= Hoogland Center for the Arts =

The Hoogland Center for the Arts is a theater complex at 420 South Sixth Street in the central city neighborhood of Springfield, Illinois. It houses three theaters and five smaller performance and exhibit spaces totaling 80,000 sqft with an adjacent parking deck.

==History==
The Hoogland Center building was operated for more than ninety years, from 1909 until 2001, as the temple complex of Springfield Lodge No. 4 of the Ancient Free and Accepted Masons.

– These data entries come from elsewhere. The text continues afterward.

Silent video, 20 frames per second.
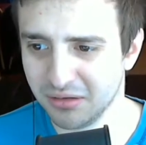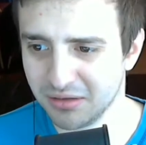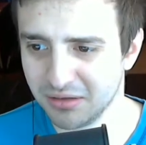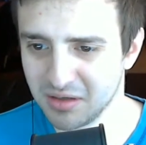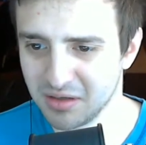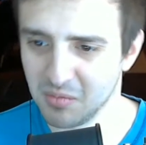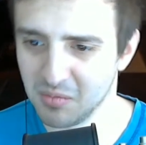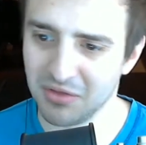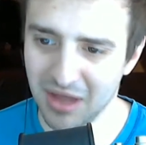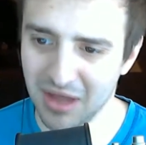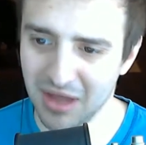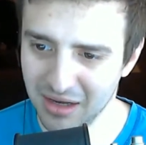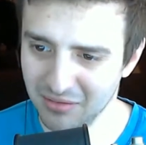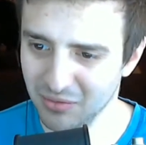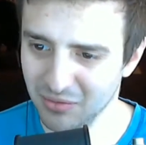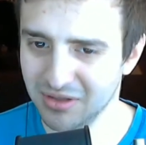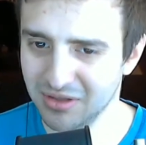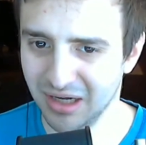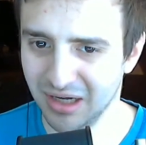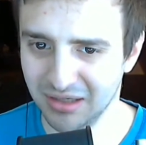some of that
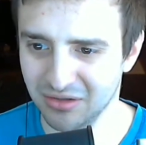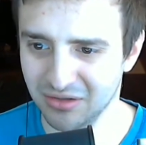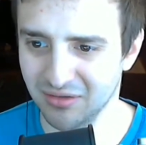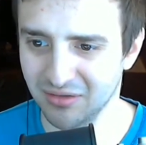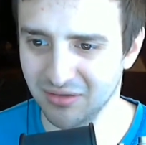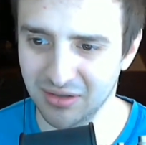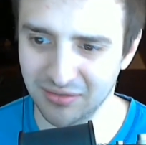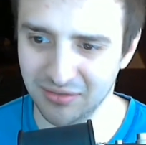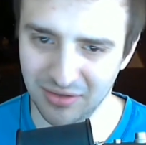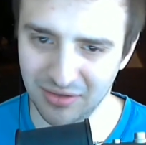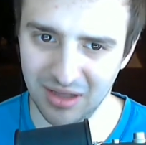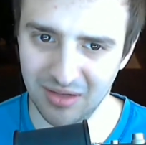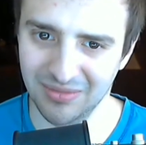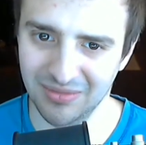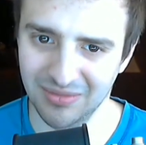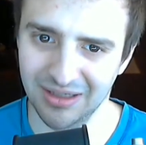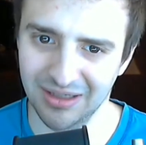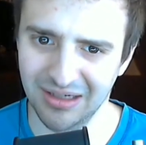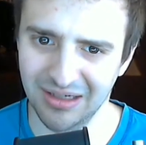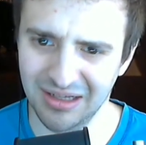with test-driven
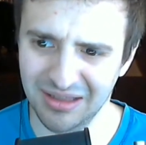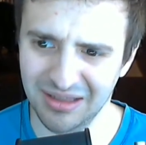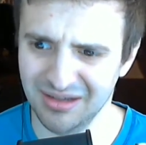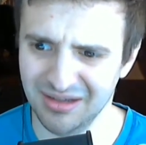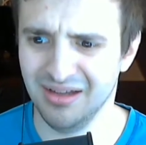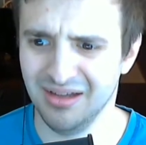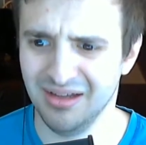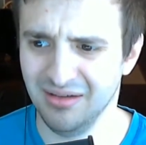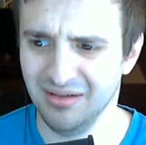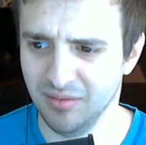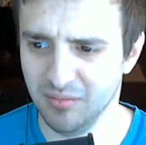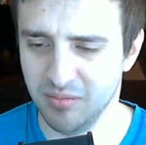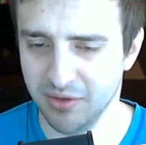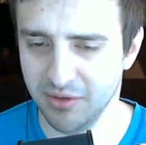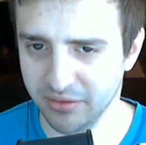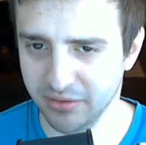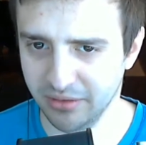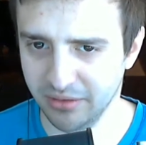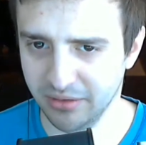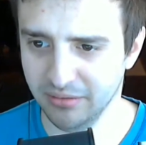development, and I think they even
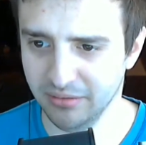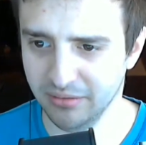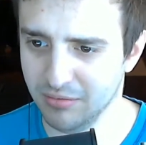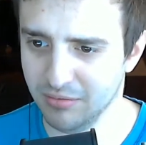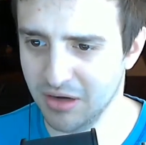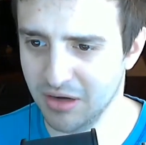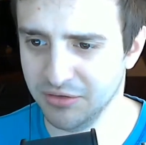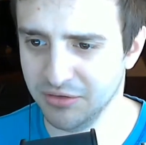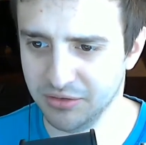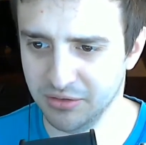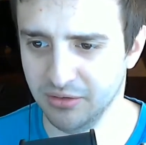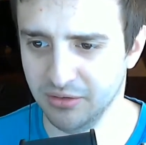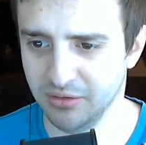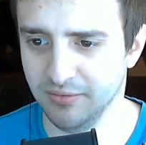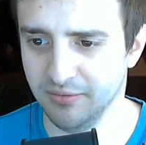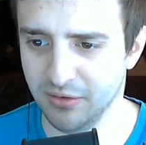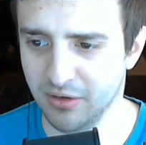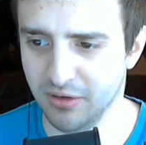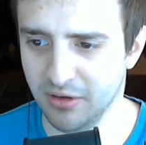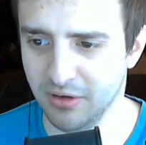build a Rails
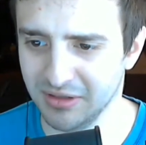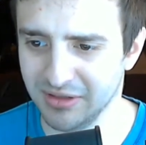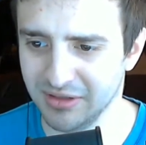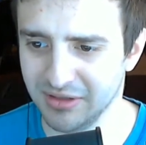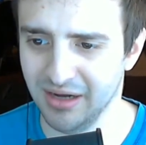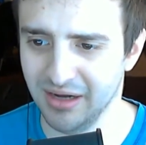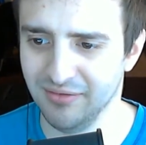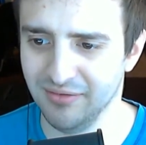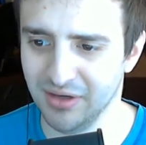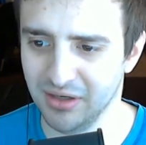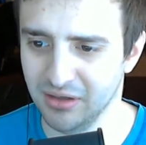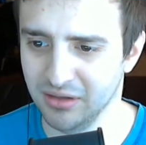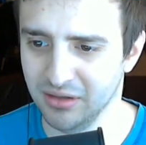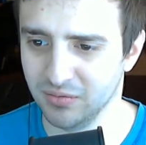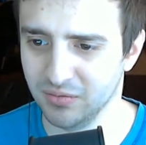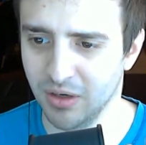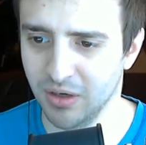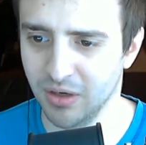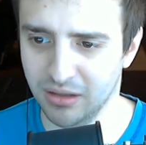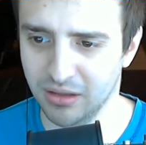server alongside of it as
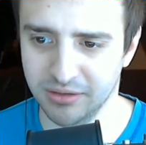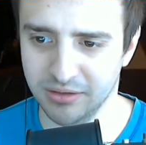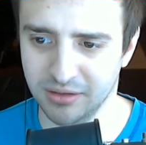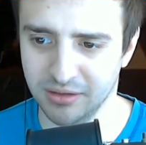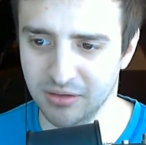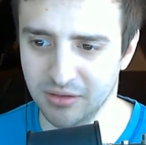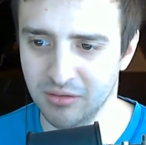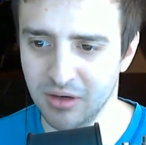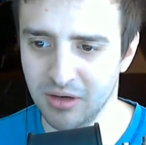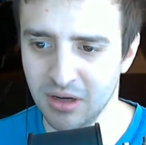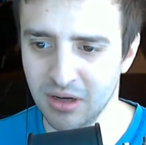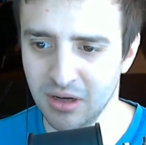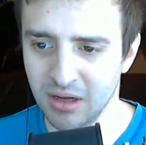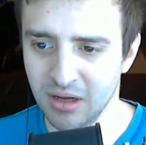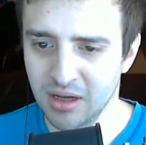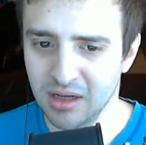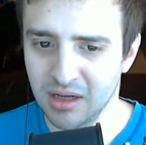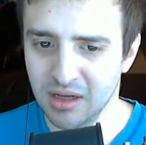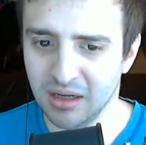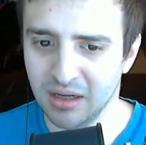well. So
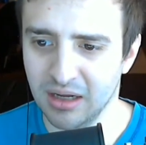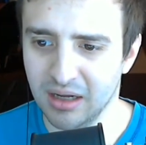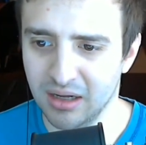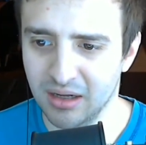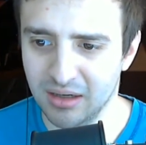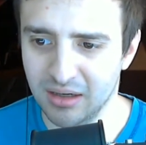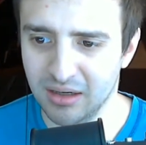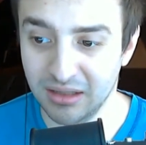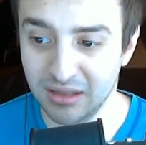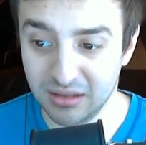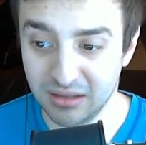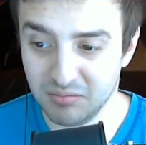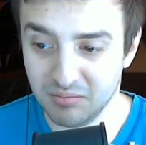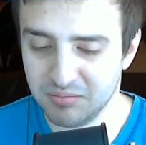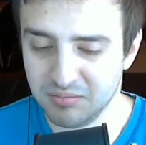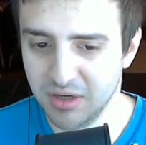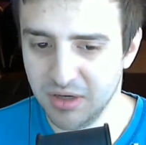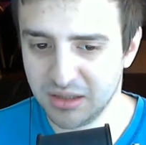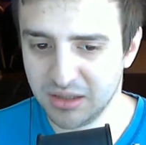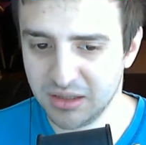it's
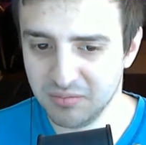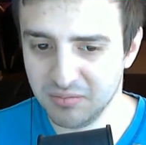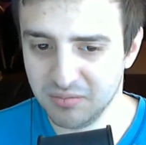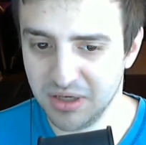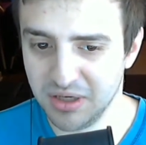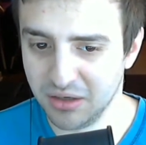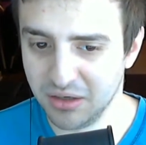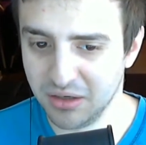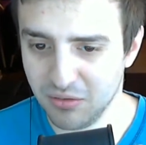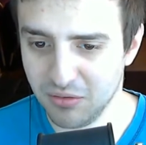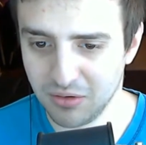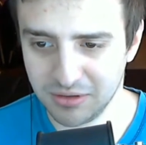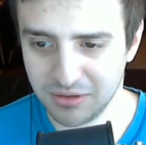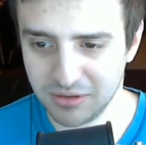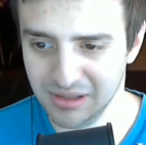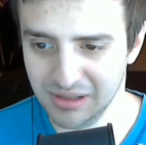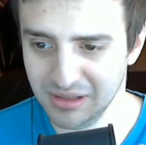a big course.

The original building was constructed in 1909, and a major expansion was added in 1960. Declining local participation in the Masonic order led to the structure changing hands in 2001 when a local developer purchased it for $350,000 and undertook an extensive renovation that gutted the former interior and rebuilt to serve as a home for Springfield nonprofit theater companies, musical performance spaces, and gallery space. Initial estimates for the work were $3.5 million, however unexpected construction problems raised the final cost to $9.1 million. The new Springfield Arts Center opened to the public on December 31, 2003.

In 2004, Family Video CEO Charles Hoogland and his wife Kay made a major donation and, in recognition, the center changed its name. In December 2015, the center made the final payment on its mortgage. As of 2018, the center is home to 19 organizations.